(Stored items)
★ ★ ★ ★ ★ ★ ★

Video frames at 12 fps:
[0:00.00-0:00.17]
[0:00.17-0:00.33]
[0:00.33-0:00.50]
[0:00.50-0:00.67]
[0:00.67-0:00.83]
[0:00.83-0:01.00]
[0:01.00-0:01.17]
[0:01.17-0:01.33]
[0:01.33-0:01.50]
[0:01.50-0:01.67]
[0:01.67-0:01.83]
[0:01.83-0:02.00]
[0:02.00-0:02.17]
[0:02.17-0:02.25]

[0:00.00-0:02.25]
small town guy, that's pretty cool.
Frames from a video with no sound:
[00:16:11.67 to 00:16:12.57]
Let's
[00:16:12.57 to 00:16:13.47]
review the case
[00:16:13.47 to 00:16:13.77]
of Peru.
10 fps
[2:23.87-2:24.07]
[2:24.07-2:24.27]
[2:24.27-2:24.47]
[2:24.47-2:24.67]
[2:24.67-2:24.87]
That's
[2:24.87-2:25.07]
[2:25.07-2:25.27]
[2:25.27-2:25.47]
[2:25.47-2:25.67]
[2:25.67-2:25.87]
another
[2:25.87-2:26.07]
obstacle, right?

★ ★ ★ ★ ★ ★ ★

### Work required:
All of the entries above must be output word for word.

### Result:
Video frames at 12 fps:
[0:00.00-0:00.17]
[0:00.17-0:00.33]
[0:00.33-0:00.50]
[0:00.50-0:00.67]
[0:00.67-0:00.83]
[0:00.83-0:01.00]
[0:01.00-0:01.17]
[0:01.17-0:01.33]
[0:01.33-0:01.50]
[0:01.50-0:01.67]
[0:01.67-0:01.83]
[0:01.83-0:02.00]
[0:02.00-0:02.17]
[0:02.17-0:02.25]

[0:00.00-0:02.25]
small town guy, that's pretty cool.
Frames from a video with no sound:
[00:16:11.67 to 00:16:12.57]
Let's
[00:16:12.57 to 00:16:13.47]
review the case
[00:16:13.47 to 00:16:13.77]
of Peru.
10 fps
[2:23.87-2:24.07]
[2:24.07-2:24.27]
[2:24.27-2:24.47]
[2:24.47-2:24.67]
[2:24.67-2:24.87]
That's
[2:24.87-2:25.07]
[2:25.07-2:25.27]
[2:25.27-2:25.47]
[2:25.47-2:25.67]
[2:25.67-2:25.87]
another
[2:25.87-2:26.07]
obstacle, right?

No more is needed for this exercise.